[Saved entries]
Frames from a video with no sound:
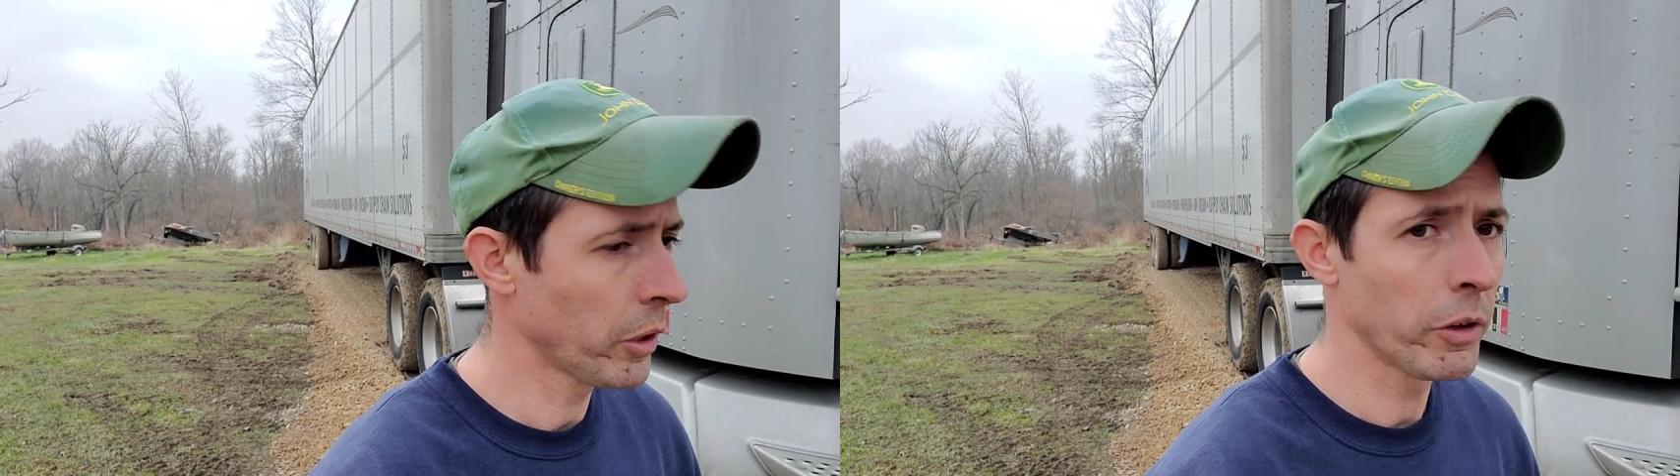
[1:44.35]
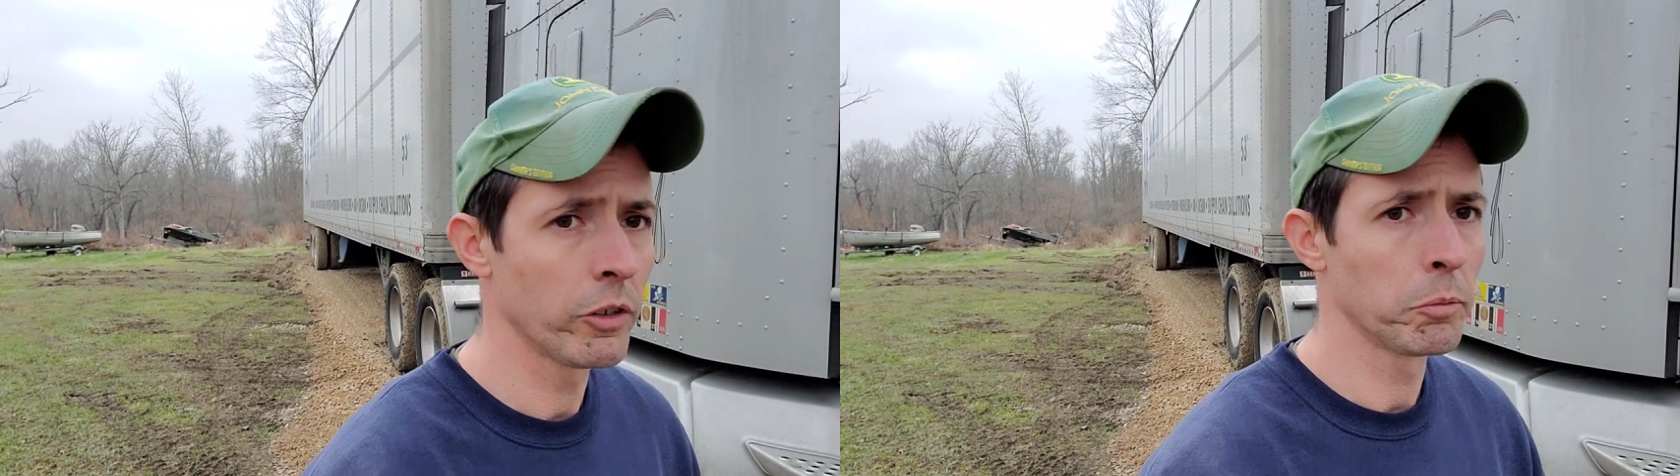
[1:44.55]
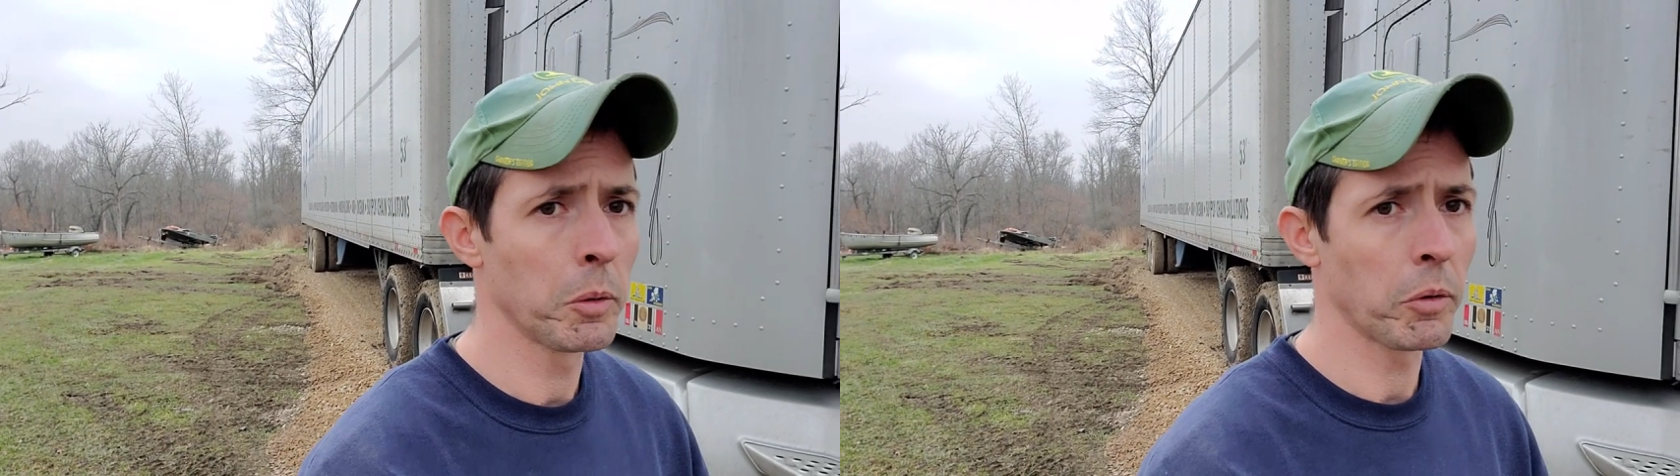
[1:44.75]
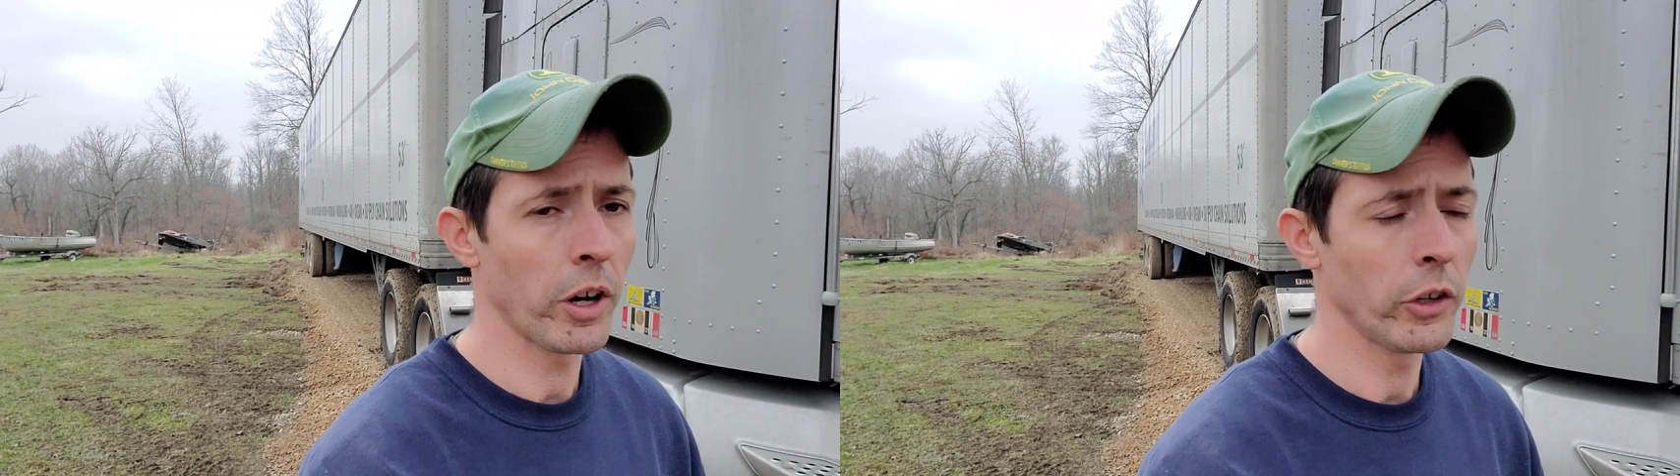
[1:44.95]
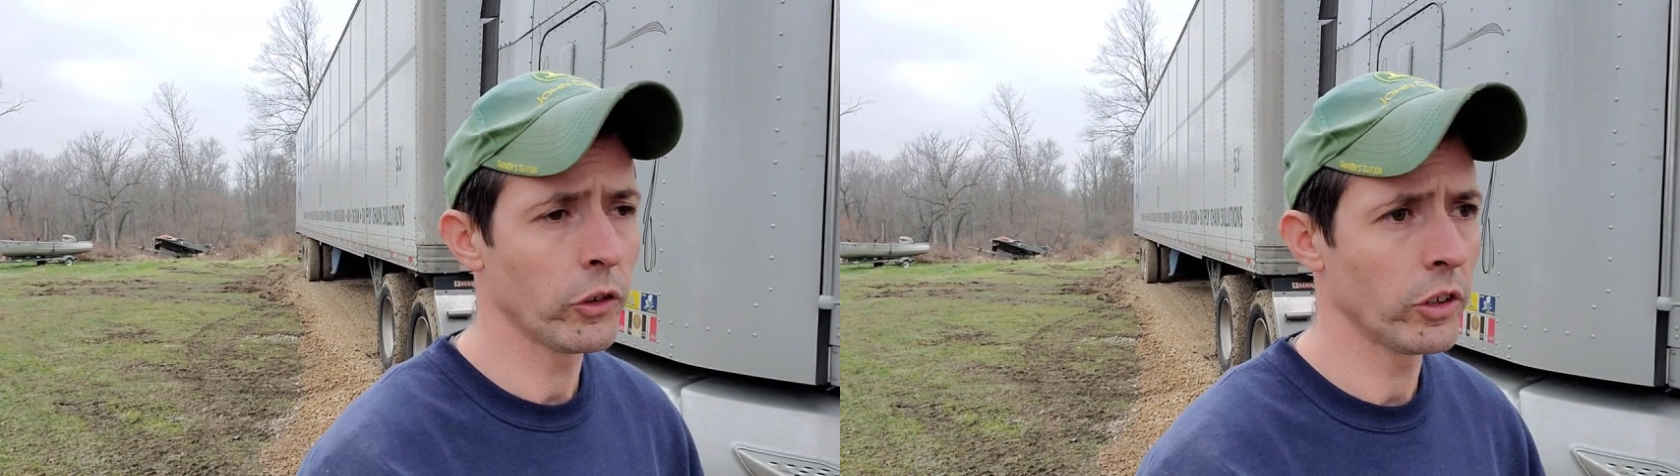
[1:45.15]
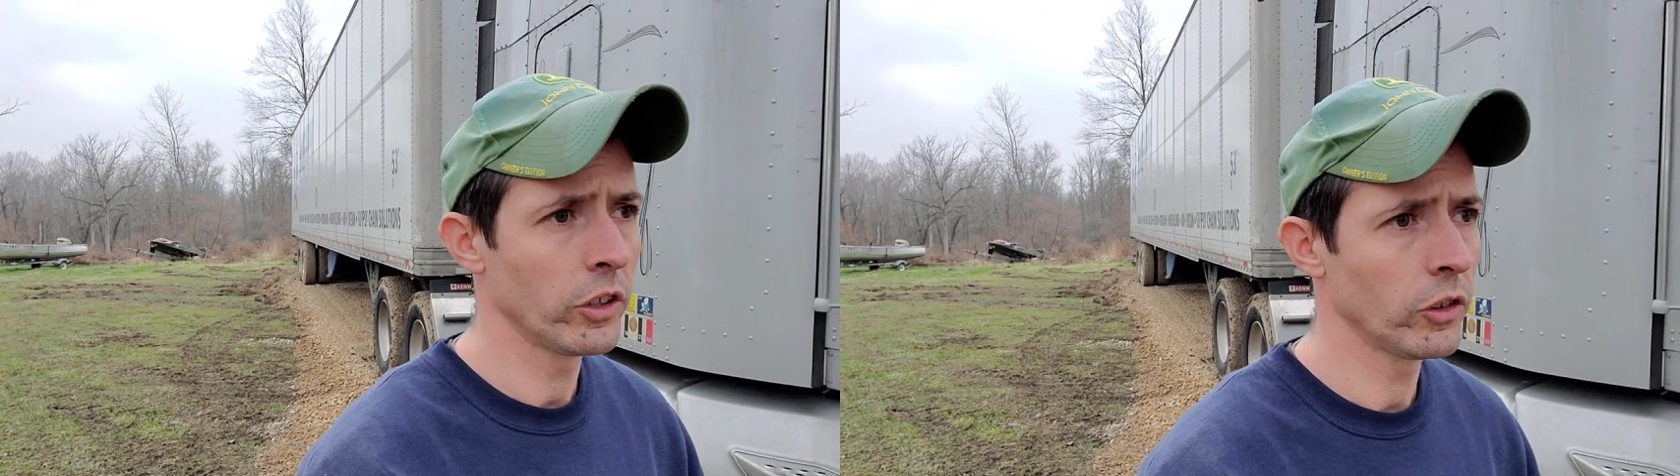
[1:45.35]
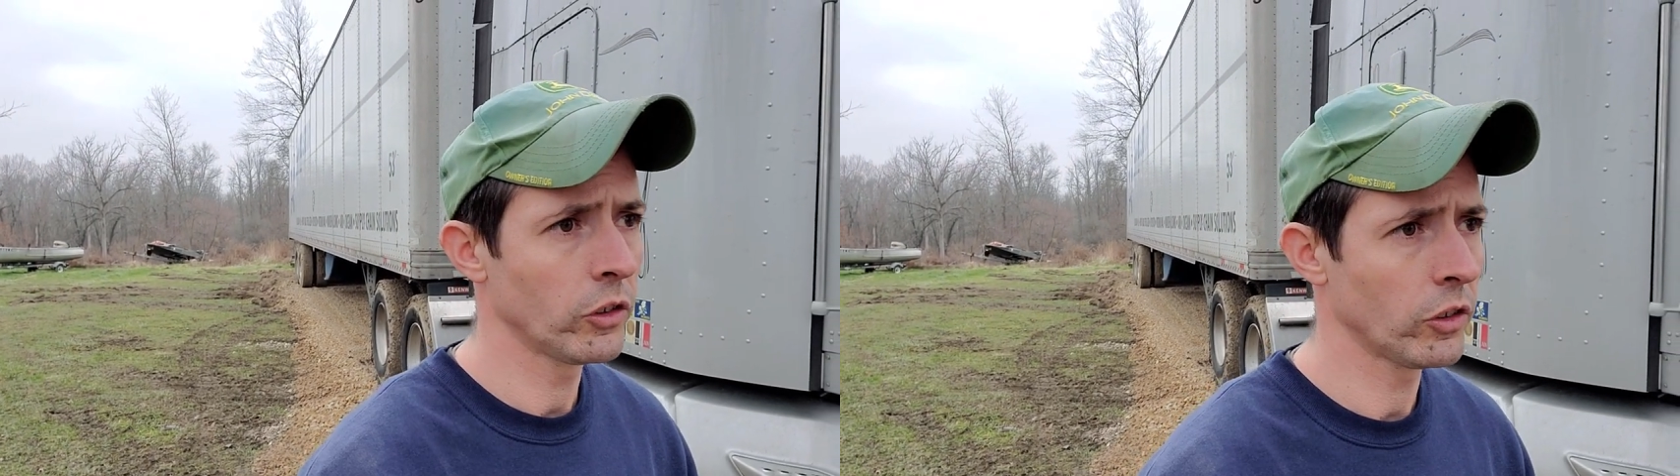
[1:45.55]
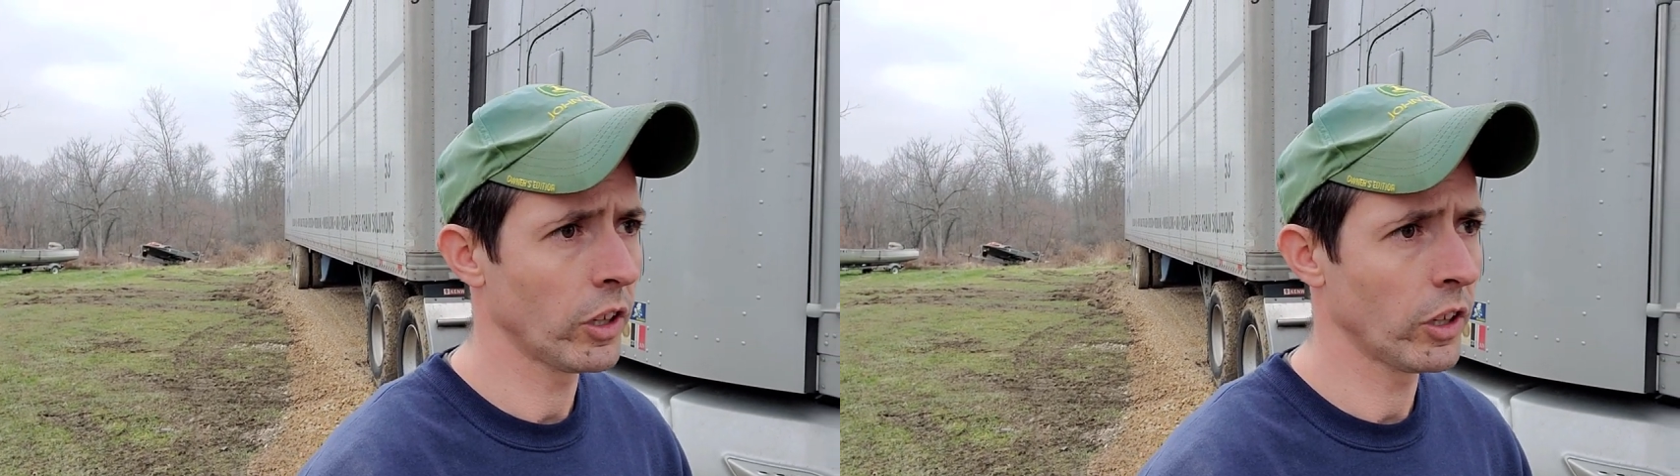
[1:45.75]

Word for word: reasonable prices.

Prompt: Pictures aside, retype all of the entries word for word.

Expected answer:
Frames from a video with no sound:
[1:44.35]
[1:44.55]
[1:44.75]
[1:44.95]
[1:45.15]
[1:45.35]
[1:45.55]
[1:45.75]

Word for word: reasonable prices.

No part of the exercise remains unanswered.